Session3では,米University of MinnesotaがDC-DCコンバータの効率を向上させ,より小さいインダクタを用いて小さな電源電圧変動を実現する手法を提案した(講演番号3-1)。これまでは多層クロックを用いることでリップルを低減する手法が提案されてきたが,今回は,反相の注入を行うこと,注入用のインダクタを結合させることにより,相互インダクタンスにより見かけ上のQ値を向上させることで効率の向上を図っている。効率はまだ77%程度であるが,その10%程度は制御回路で消費されていることから,さらなる効率向上が可能であるとの説明があった。
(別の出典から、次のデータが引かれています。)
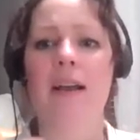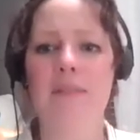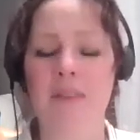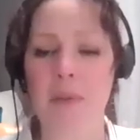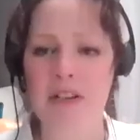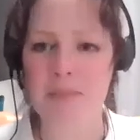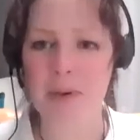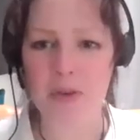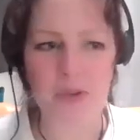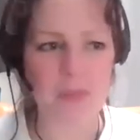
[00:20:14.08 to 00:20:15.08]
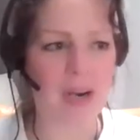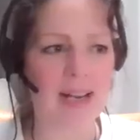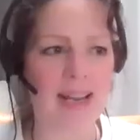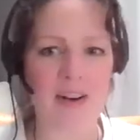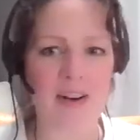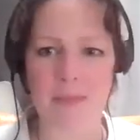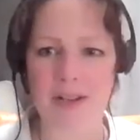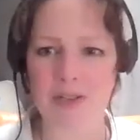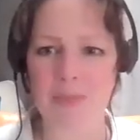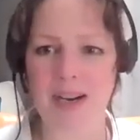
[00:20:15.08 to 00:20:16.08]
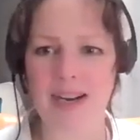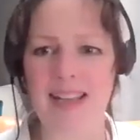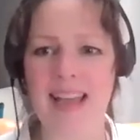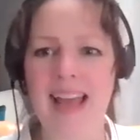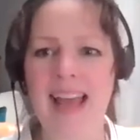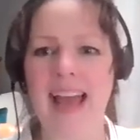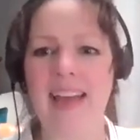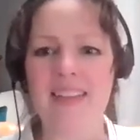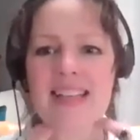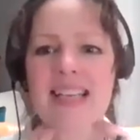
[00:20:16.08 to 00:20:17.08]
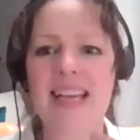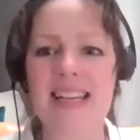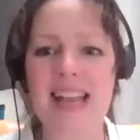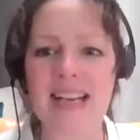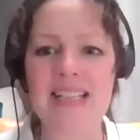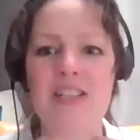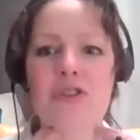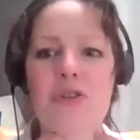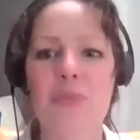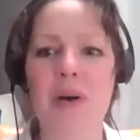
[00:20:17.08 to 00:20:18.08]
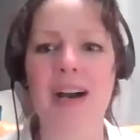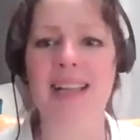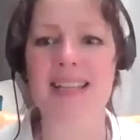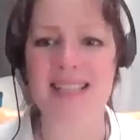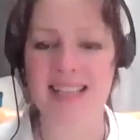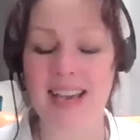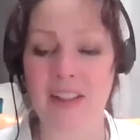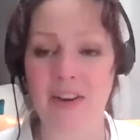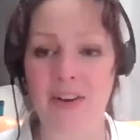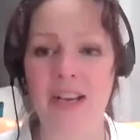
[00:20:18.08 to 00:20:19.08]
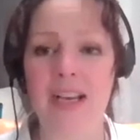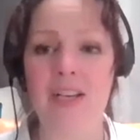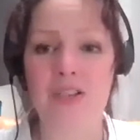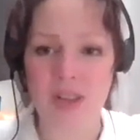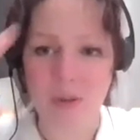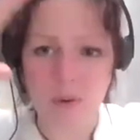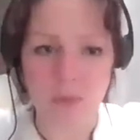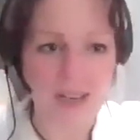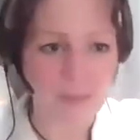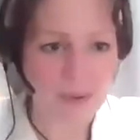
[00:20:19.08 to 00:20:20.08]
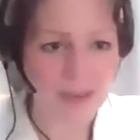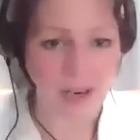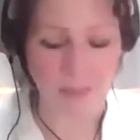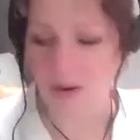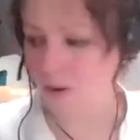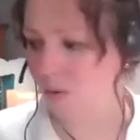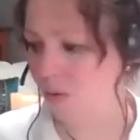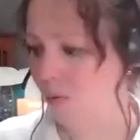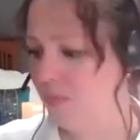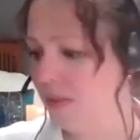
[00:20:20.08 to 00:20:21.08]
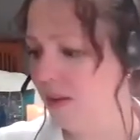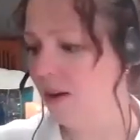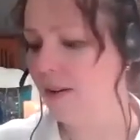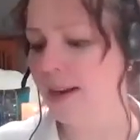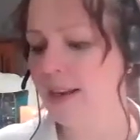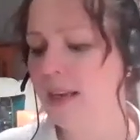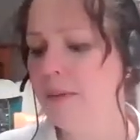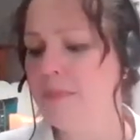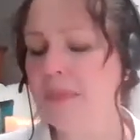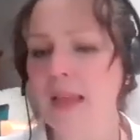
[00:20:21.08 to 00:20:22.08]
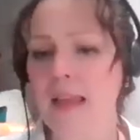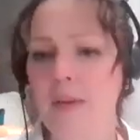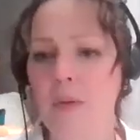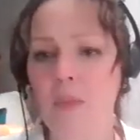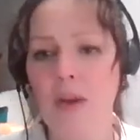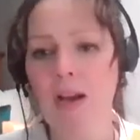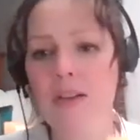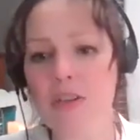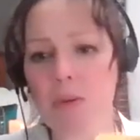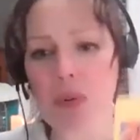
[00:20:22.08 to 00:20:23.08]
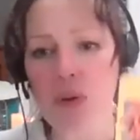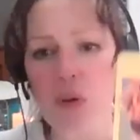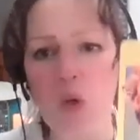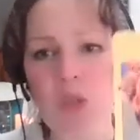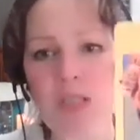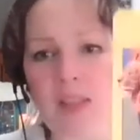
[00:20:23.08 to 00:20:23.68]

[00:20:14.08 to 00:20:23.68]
from our spiritual body and our mental body. And this connects the two bodies together. So that way we can become whole. All right. We also pulled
Session 5では,東芝がマイクロプロセサ「Cell」のSPUを完全自動設計で実装した例を紹介した(講演番号5-4)。通常の設計フローに加えて,ローカル・クロック・バッファの分配,太幅配線を使用することによるCR時定数の削減を別途追加することにより,オリジナルのSPUと比較して30%の面積削減を達成している。この場合,速度はオリジナルなものから10%程度低下する。それでも,論理合成・自動配置配線により実現したチップとしては,知りうる限りでは最高周波数となる4GHz(電源電圧1.4V)を実現している。
米Intel Corp.が発表した,加算器のパリティ・チェック回路におけるフォールトを検出する手法も目を引いた(講演番号5-3)。和信号およびパリティ信号生成の回路の一部にスタティック2線論理を用いることで,エラー状態を検出し,フォールトの検出を行っている。この手法により,加算器における単一故障の100%検出を6%以下の面積増加と1%以下の遅延増加により実現している。